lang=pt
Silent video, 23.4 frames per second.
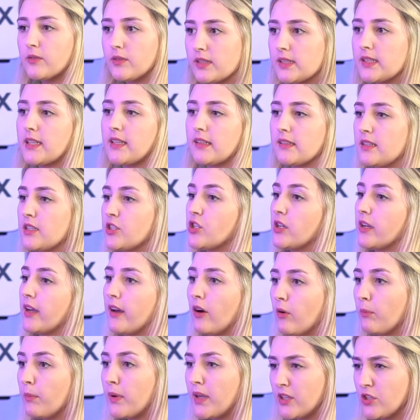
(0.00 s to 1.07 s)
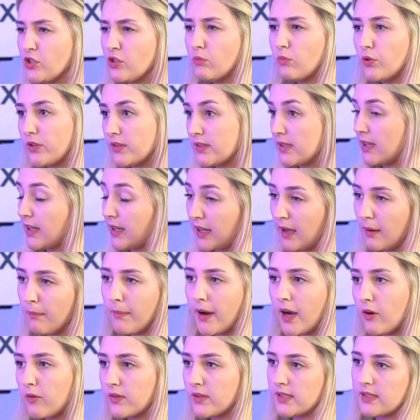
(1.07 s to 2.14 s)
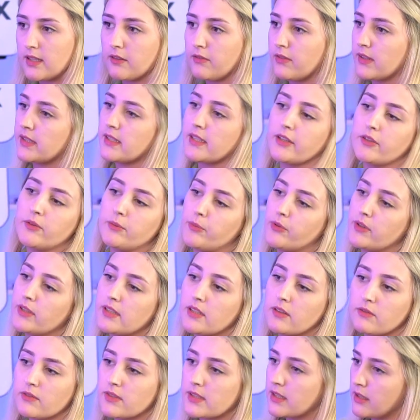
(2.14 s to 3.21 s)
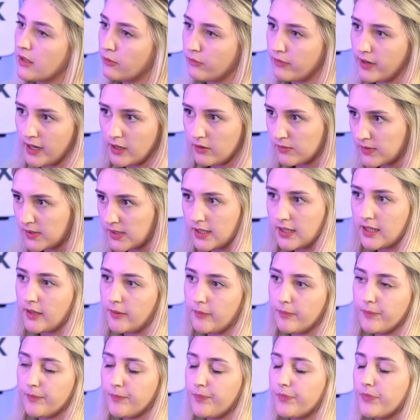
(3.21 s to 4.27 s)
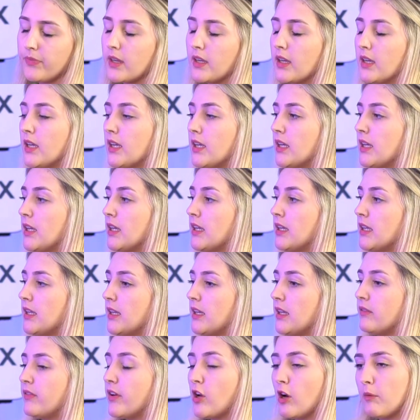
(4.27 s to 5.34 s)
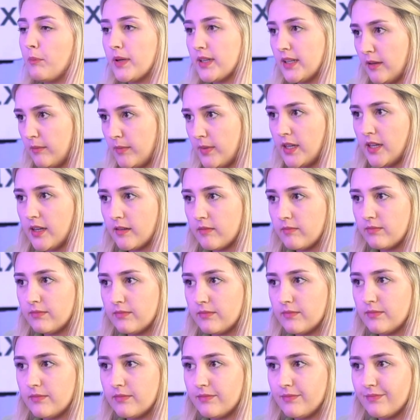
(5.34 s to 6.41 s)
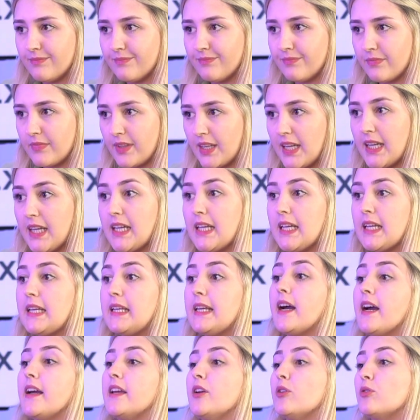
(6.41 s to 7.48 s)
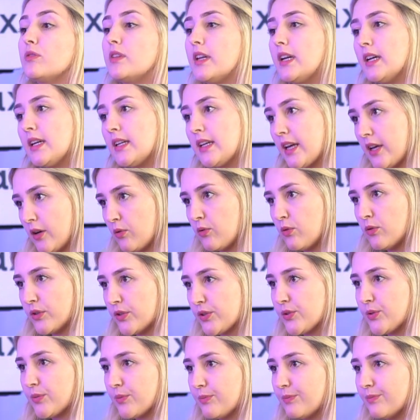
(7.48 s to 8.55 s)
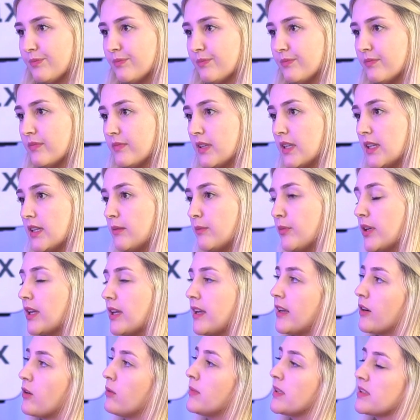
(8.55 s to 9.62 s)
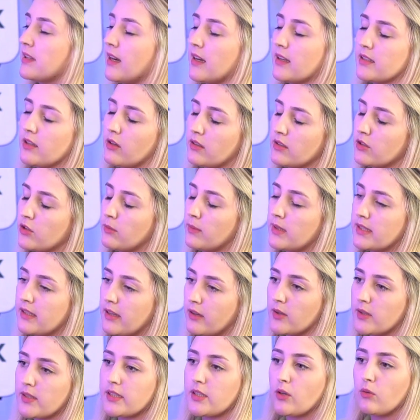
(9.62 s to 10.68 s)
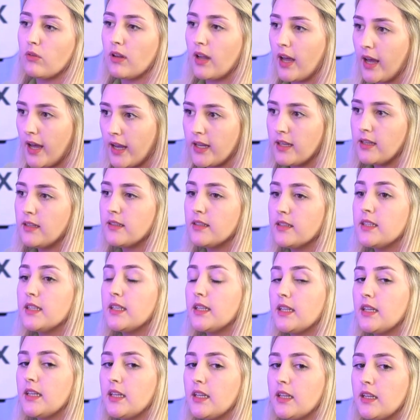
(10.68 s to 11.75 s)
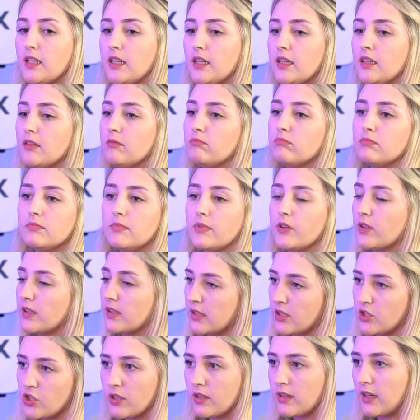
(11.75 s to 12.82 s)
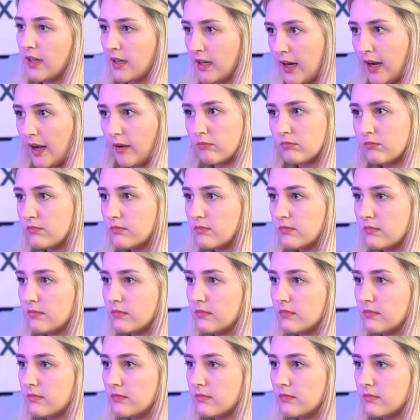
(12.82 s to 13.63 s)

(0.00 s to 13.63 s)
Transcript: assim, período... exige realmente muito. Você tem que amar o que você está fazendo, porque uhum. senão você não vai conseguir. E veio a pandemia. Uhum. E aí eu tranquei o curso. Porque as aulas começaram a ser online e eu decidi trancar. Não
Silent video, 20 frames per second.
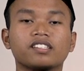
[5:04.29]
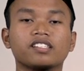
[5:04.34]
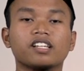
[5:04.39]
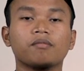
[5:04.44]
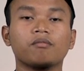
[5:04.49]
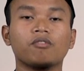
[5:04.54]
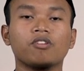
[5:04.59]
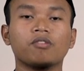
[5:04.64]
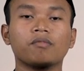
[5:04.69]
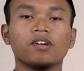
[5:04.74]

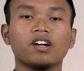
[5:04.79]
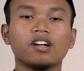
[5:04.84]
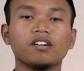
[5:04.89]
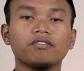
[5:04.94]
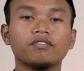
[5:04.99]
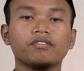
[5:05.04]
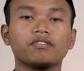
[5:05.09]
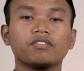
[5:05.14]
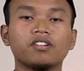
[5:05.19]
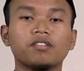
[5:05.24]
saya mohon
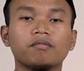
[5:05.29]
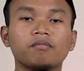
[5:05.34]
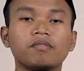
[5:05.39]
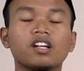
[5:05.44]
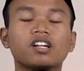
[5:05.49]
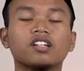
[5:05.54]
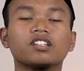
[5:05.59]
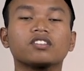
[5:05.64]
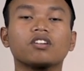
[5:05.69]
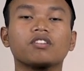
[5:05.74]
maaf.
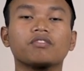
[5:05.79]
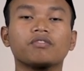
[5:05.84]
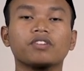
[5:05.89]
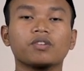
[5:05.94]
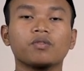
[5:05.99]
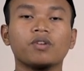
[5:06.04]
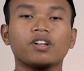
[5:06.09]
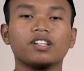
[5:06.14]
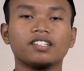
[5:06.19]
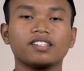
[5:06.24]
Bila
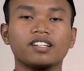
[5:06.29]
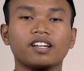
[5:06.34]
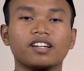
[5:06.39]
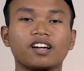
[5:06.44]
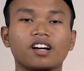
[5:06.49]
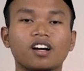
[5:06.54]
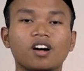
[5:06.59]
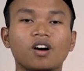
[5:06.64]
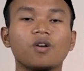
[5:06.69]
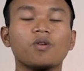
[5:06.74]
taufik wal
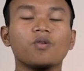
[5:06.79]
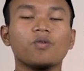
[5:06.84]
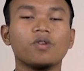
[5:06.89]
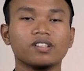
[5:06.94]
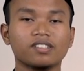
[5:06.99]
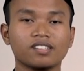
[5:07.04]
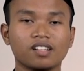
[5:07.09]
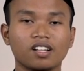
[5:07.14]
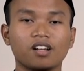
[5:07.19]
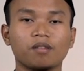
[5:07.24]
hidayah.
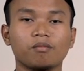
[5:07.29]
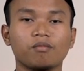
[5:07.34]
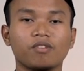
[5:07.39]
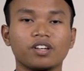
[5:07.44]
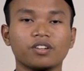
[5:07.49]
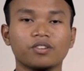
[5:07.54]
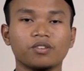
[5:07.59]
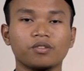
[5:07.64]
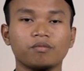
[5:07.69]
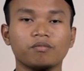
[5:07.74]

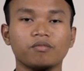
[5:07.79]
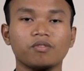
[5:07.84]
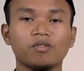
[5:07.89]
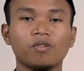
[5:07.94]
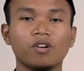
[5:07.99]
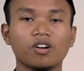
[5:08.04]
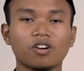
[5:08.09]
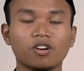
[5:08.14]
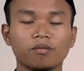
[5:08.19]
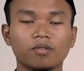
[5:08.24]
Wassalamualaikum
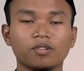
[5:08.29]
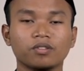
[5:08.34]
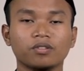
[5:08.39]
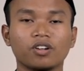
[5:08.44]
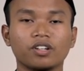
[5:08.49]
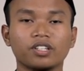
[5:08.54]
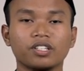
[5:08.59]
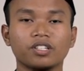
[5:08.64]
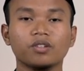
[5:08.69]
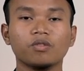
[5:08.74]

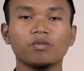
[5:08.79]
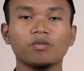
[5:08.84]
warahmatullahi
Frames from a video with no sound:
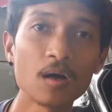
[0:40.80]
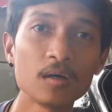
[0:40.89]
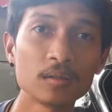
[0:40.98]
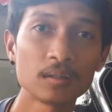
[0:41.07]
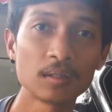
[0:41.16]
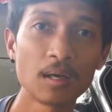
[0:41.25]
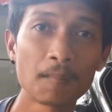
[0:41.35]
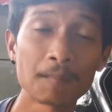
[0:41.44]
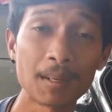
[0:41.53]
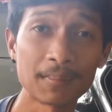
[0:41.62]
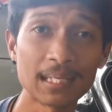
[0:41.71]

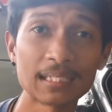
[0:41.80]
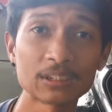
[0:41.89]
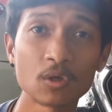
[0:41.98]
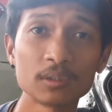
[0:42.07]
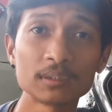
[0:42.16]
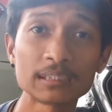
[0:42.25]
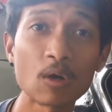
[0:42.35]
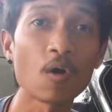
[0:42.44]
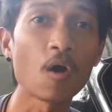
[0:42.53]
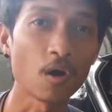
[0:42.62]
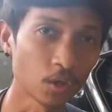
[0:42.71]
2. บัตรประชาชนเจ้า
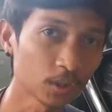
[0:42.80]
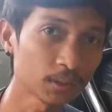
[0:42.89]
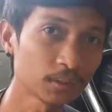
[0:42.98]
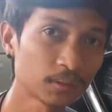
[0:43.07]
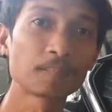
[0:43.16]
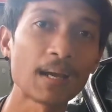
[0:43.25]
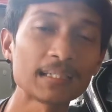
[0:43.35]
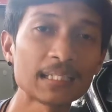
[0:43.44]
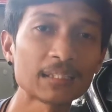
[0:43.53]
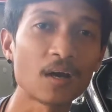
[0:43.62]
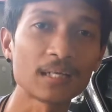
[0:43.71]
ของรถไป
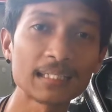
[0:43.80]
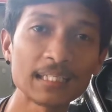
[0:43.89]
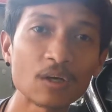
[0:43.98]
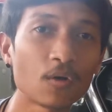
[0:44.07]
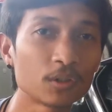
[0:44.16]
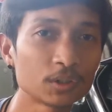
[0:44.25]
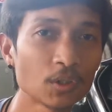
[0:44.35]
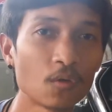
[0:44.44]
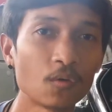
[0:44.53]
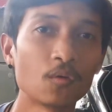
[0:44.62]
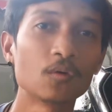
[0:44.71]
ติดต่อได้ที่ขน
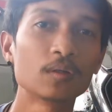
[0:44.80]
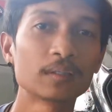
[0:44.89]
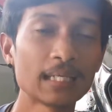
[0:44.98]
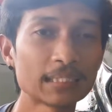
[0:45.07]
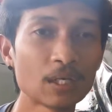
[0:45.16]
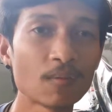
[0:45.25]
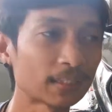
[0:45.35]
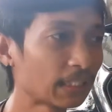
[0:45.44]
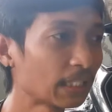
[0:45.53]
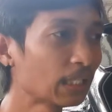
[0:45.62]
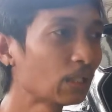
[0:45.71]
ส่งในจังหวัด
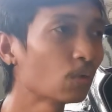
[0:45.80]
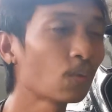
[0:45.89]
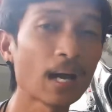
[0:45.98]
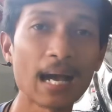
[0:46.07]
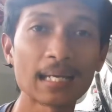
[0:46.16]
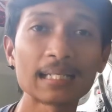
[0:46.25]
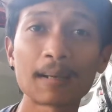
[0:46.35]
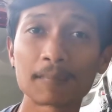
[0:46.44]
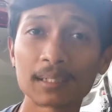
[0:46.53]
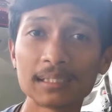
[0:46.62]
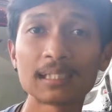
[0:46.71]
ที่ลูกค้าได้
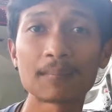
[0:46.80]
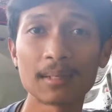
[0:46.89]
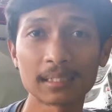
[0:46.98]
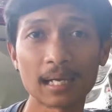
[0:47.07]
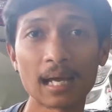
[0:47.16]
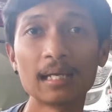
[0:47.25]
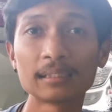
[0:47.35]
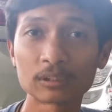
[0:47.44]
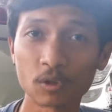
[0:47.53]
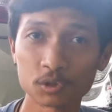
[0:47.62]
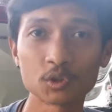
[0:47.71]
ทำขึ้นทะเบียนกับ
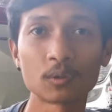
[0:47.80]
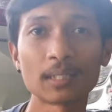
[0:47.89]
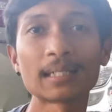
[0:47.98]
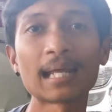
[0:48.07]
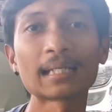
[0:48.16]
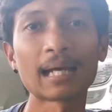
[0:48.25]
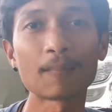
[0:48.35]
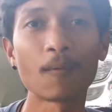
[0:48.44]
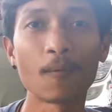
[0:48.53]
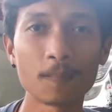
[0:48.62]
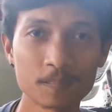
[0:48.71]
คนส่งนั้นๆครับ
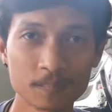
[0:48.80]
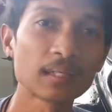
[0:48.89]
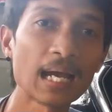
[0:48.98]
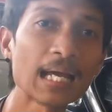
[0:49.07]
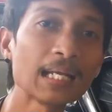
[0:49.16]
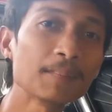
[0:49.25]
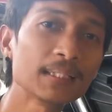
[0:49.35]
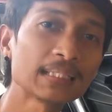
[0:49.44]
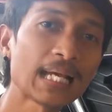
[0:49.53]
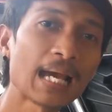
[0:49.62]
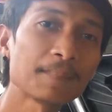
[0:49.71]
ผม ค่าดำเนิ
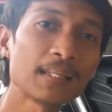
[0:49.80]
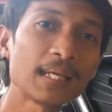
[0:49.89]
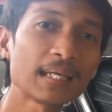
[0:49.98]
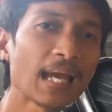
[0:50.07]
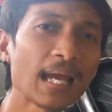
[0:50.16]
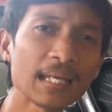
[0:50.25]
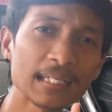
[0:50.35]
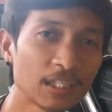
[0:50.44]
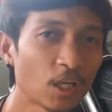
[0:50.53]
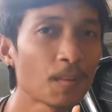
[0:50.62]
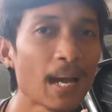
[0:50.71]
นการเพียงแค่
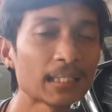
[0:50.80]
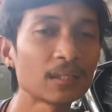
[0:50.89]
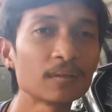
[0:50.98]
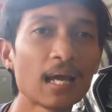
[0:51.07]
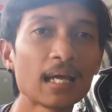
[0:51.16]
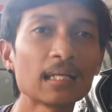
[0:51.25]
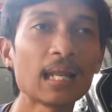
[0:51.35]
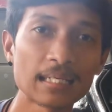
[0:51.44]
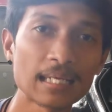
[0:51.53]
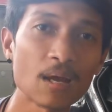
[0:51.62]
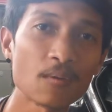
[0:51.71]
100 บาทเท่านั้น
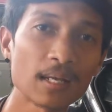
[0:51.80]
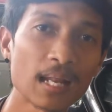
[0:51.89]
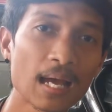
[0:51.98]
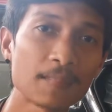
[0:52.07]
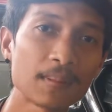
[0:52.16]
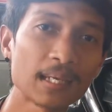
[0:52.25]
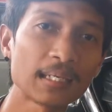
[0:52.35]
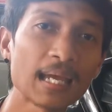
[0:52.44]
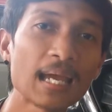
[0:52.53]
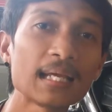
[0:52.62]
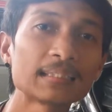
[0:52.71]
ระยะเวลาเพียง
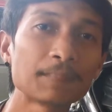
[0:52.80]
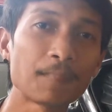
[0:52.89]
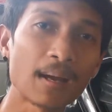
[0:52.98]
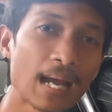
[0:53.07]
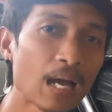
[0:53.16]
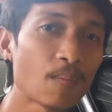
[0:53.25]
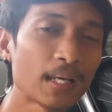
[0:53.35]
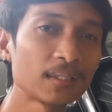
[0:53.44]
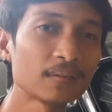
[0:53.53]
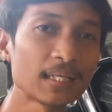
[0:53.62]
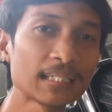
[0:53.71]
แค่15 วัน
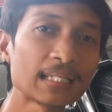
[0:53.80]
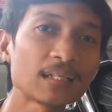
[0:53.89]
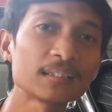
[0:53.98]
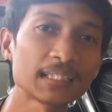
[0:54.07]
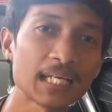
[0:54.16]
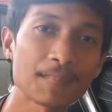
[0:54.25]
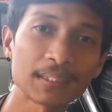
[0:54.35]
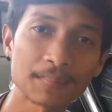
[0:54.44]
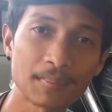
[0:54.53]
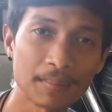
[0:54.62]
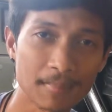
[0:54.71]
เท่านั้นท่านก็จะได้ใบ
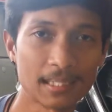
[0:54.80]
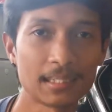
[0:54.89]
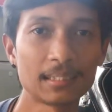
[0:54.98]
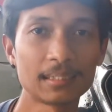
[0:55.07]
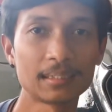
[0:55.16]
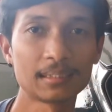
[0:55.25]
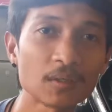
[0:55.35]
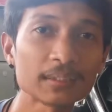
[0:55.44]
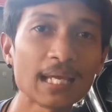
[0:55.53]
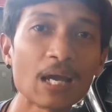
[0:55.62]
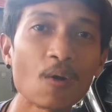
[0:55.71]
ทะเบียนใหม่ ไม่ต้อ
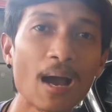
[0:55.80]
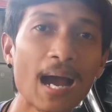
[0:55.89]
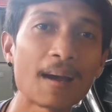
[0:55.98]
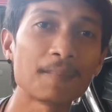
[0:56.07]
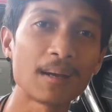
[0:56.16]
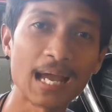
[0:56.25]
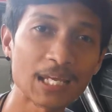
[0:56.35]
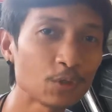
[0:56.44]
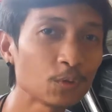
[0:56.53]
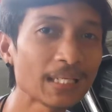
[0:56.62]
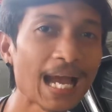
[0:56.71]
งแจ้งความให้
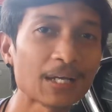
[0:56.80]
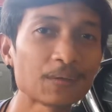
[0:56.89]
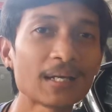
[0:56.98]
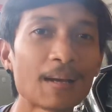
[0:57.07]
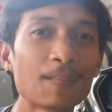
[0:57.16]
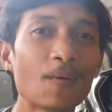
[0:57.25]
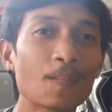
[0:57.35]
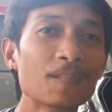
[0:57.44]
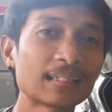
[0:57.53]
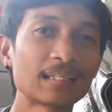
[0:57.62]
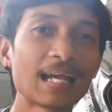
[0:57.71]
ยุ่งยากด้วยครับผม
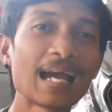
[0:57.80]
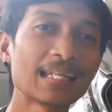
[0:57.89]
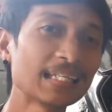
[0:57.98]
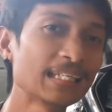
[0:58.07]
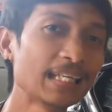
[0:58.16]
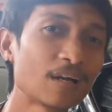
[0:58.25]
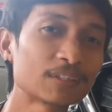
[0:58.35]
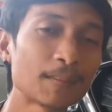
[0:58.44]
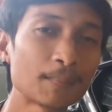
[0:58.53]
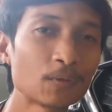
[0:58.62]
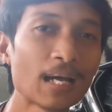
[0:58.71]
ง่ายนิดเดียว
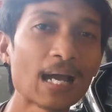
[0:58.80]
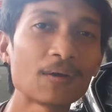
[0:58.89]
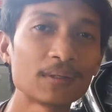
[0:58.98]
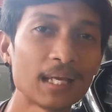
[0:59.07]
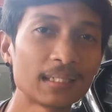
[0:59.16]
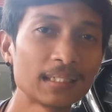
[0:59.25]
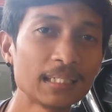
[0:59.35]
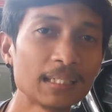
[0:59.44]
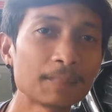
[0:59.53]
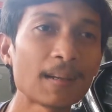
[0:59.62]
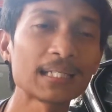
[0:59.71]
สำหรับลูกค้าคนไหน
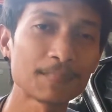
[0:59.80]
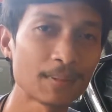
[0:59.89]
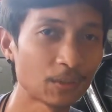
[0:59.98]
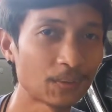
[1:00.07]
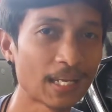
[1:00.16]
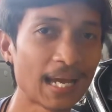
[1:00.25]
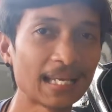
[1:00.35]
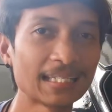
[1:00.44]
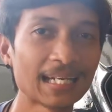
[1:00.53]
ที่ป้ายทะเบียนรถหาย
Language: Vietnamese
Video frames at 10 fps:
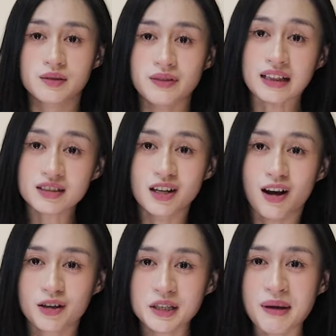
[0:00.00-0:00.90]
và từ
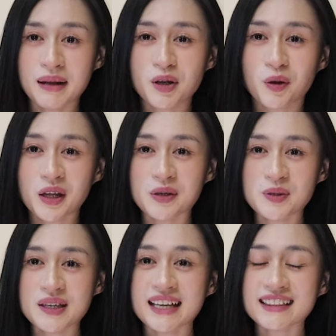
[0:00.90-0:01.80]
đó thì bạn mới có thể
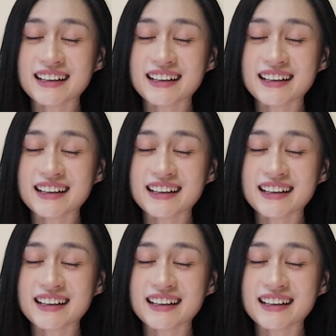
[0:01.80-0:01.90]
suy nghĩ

■ ■ ■

■ **INSTRUCTIONS TO FOLLOW**: Only lines containing the word "Silent" should appear in the answer, and every such line from the records above must be there.

■ **EXPECTED ANSWER**:
Silent video, 23.4 frames per second.
Silent video, 20 frames per second.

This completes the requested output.